第30夜:佐志馬のこけし
今から5年程前、偶然に昭和20年代のこけしを何本か扱うことになり、その中に入っていたのが写真のこけしである。頭は縦長ではなく、むしろ横広で目は顔の下の方にあって瞳は大きい。一般的には戦後の新型こけしに影響を受けた単なる可愛い子ちゃんこけしになっても不思議はない。ところが、このこけしの円らな瞳は忽ち、私を虜にしてしまった。 中央部に筆力の入った大きな眉、それと呼応し両端が繋がった細い線の瞼。そして下瞼からはみ出した大きな瞳。両横鬢は雄大に顎の下まで垂れているが、鼻と口は小さめで僅かな微笑みを湛えている。大きく円らな瞳は幼子の純真な眼のようであるが、じーっと見ていると愛らしいというよりも何か小悪魔的な表情にも見えてくる。その瞳には見るものの心を捕らえて離さない魔力のようなものが漂っている。やや太めの胴は中央部に太い紫の帯を3本締め、上半身は赤中心で胸の部分に紫の細線を重ねて配し、下半身には紫の太い帯を2本入れて胴下部は黒の太いロクロ線でアクセントを付けて締めている。幼子の晴れ着を心憎いばかりに華麗に演出している。
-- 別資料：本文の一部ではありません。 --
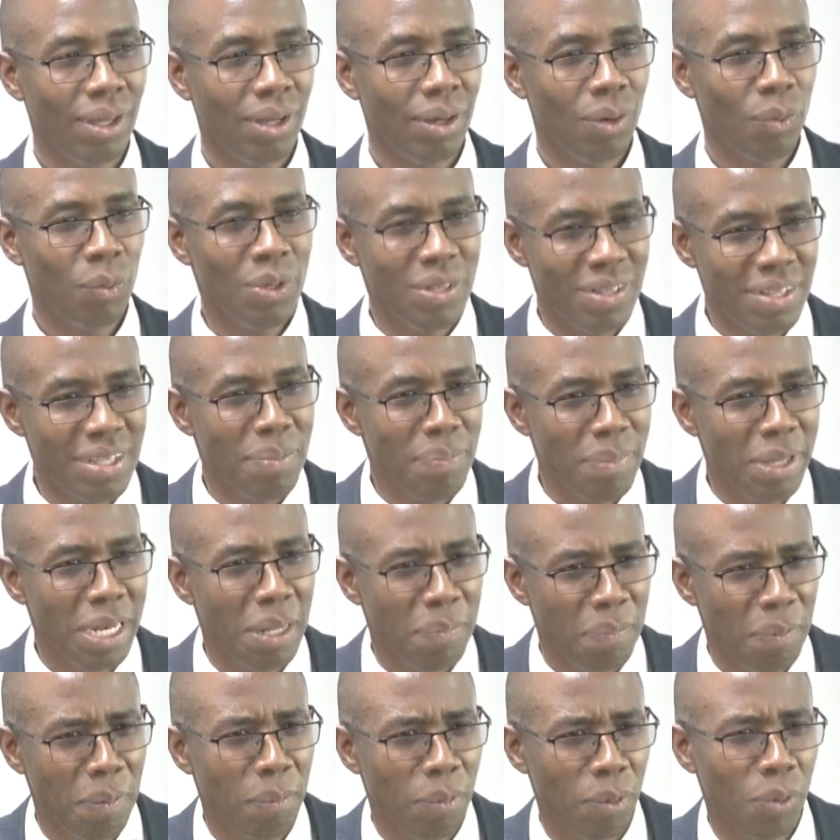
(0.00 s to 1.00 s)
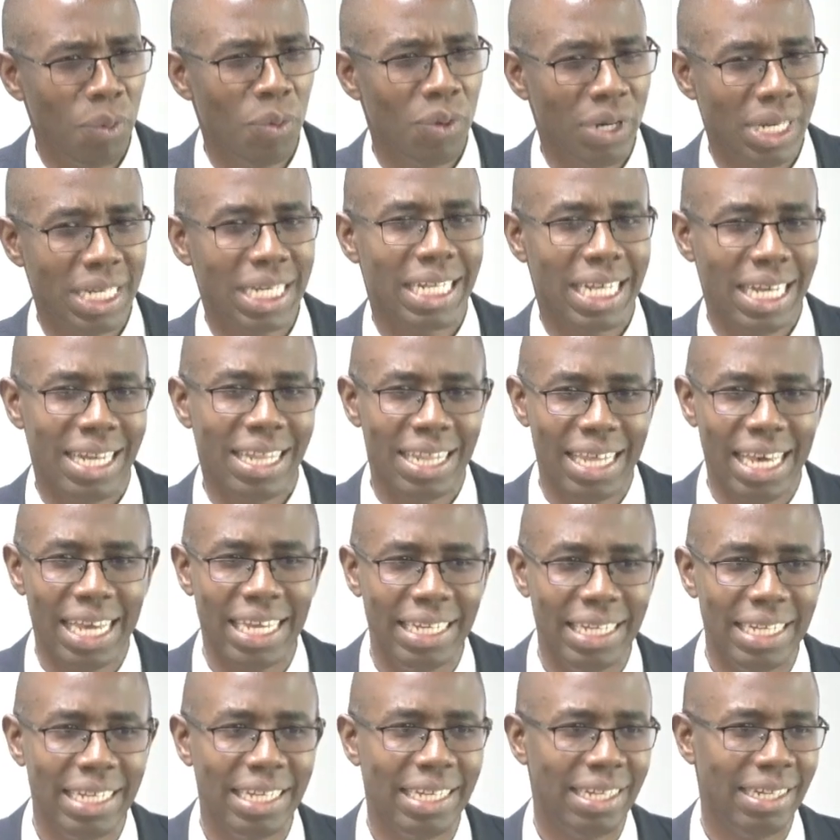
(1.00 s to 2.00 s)
We see many people who retain their
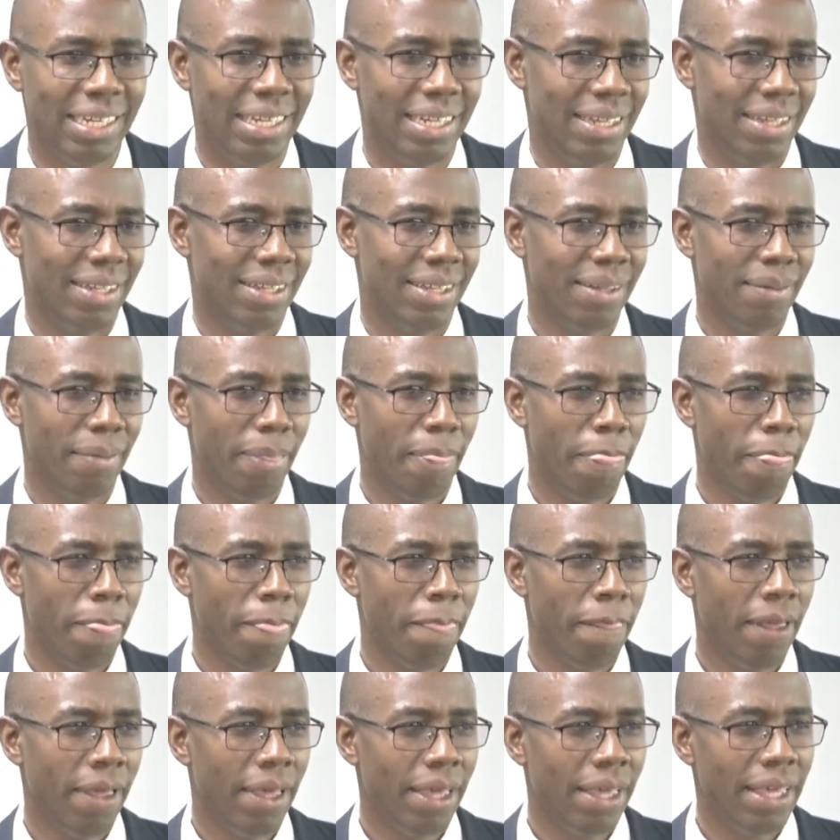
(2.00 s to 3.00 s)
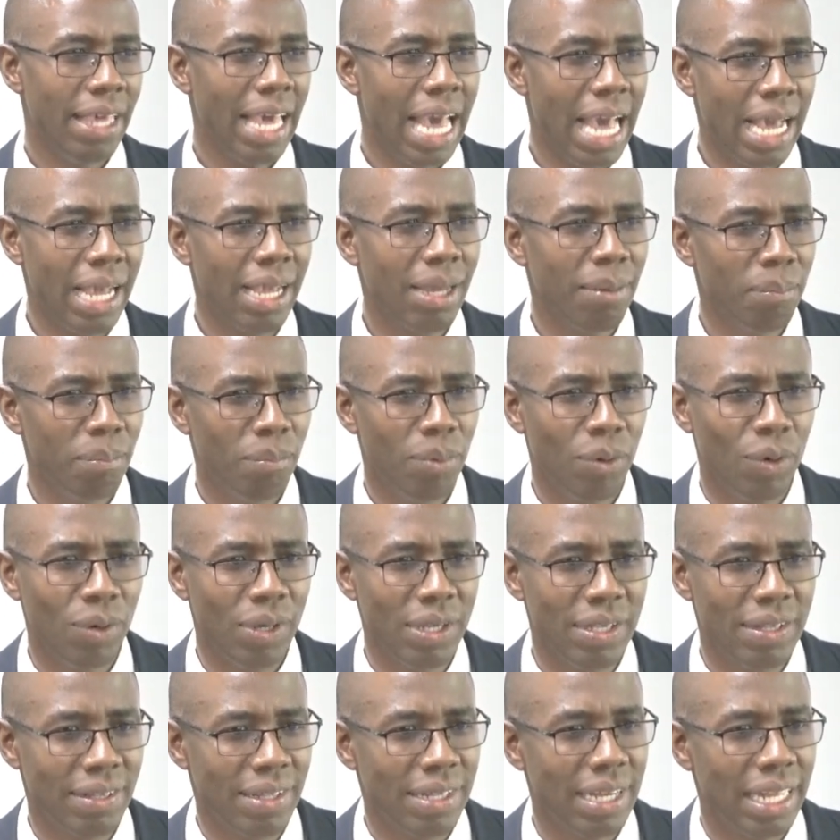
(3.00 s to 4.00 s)
identities. Young
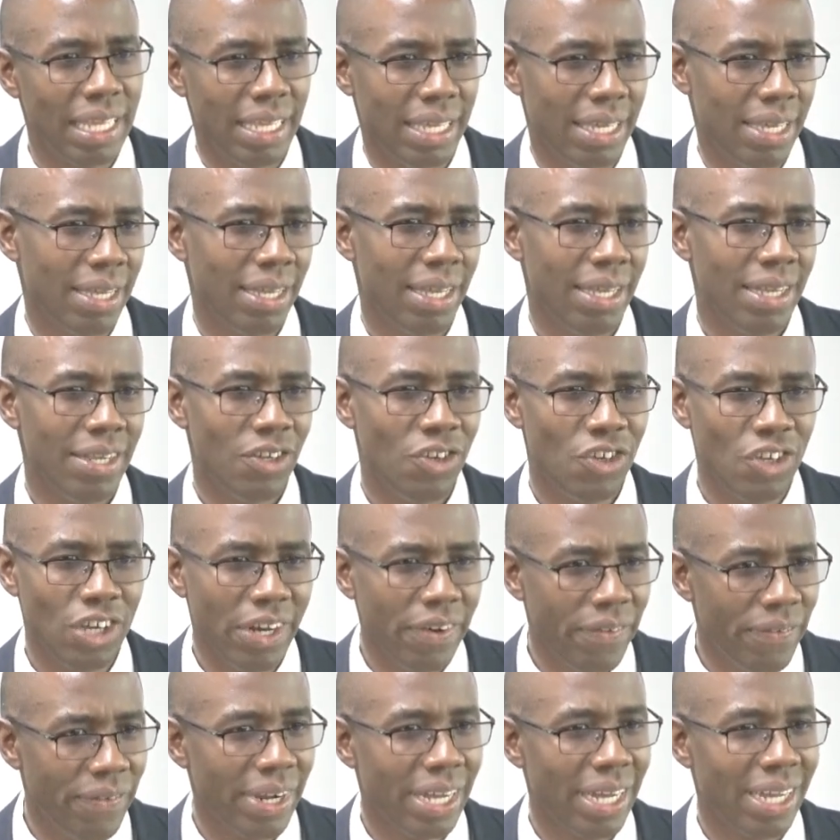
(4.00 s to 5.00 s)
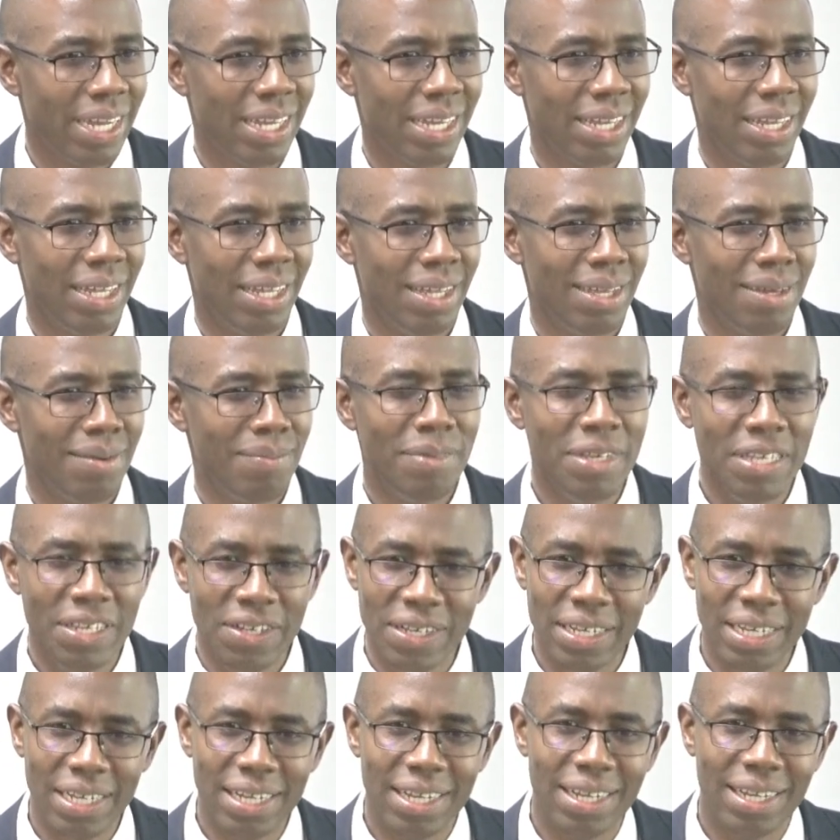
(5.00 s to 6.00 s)
boys like Shadrach,
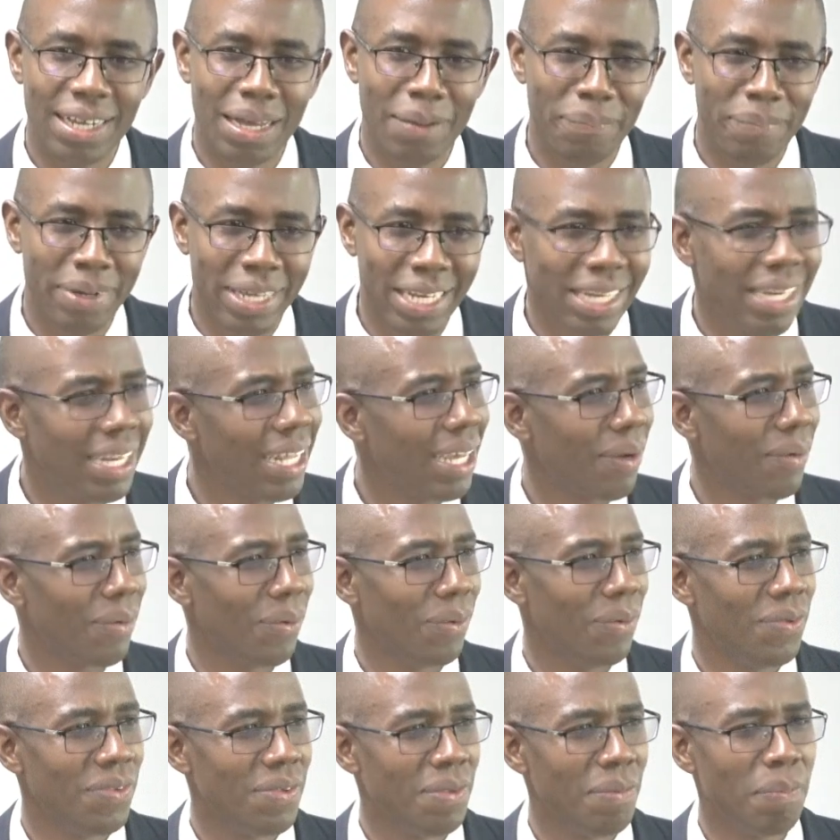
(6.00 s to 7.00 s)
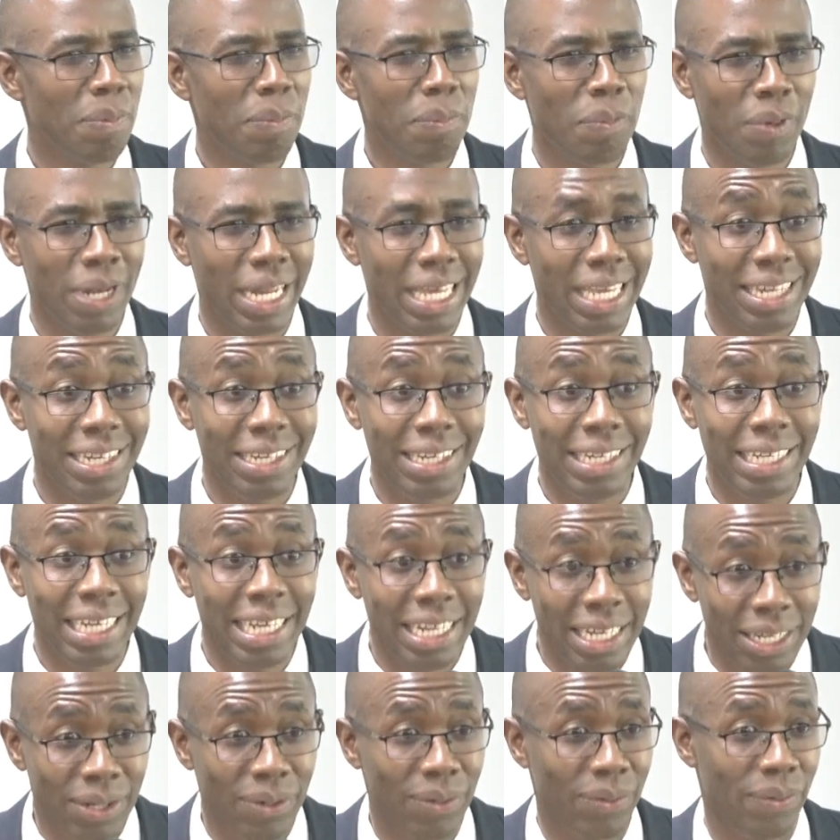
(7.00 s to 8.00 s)
Meshach, Abednego. You see people like
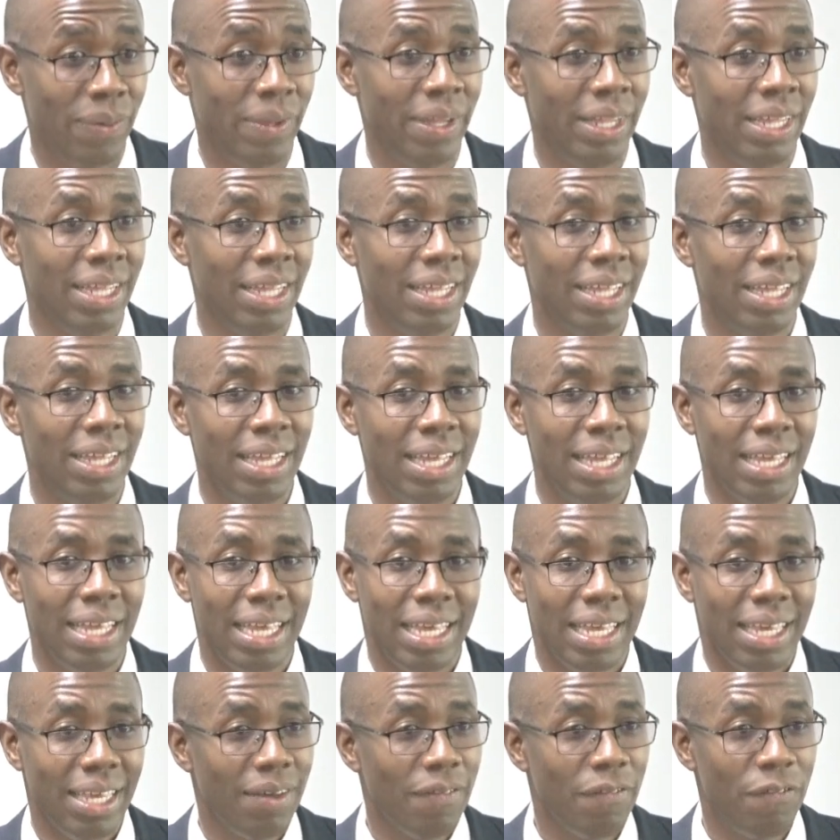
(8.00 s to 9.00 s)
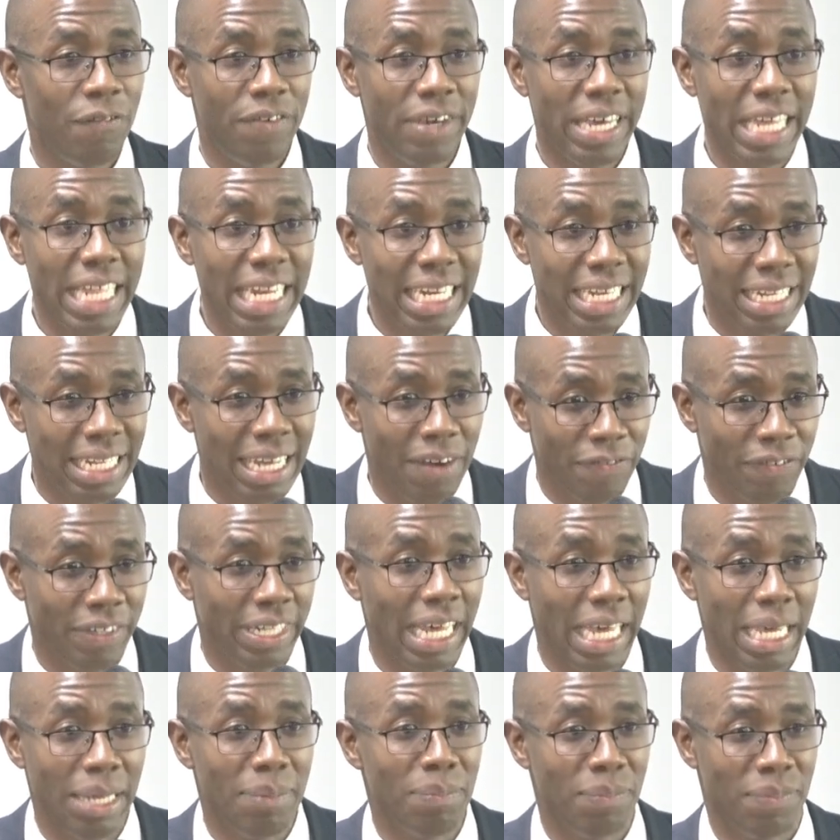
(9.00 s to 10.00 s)
Daniel. Very tough
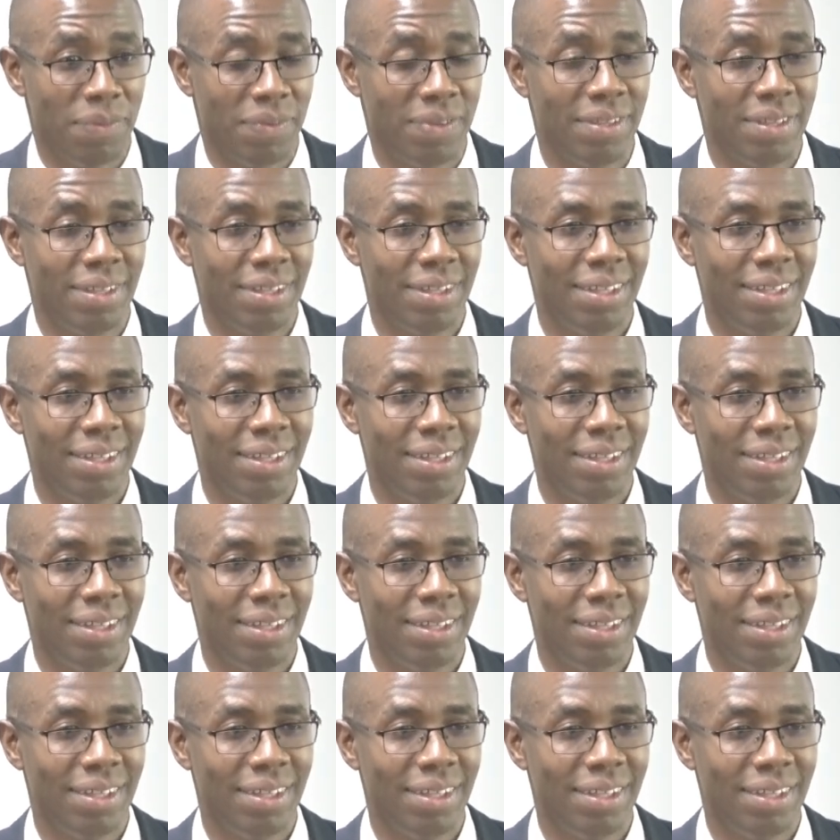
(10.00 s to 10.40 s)
times.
佐志馬こけしを継承して進境著しい近野明裕さんに、このこけしの写しを作って貰った。水準以上のこけしに仕上がっていると思うが、頭の大きさと胴の太さのバランス、顔の描彩ともまだまだ研究の余地は多いように思う。佐志馬のこけしで頭が横広ぎみなのはこの時期のみ。それ以外の戦前も戦後も縦長の頭が殆どである。近野さんには、この頭の形もぜひ引き継いで貰いたいものである。「原」では紫の色が薄くなっているが、近野さんの写しによって、その華麗な胴模様が見事に再現されたのは嬉しいことである。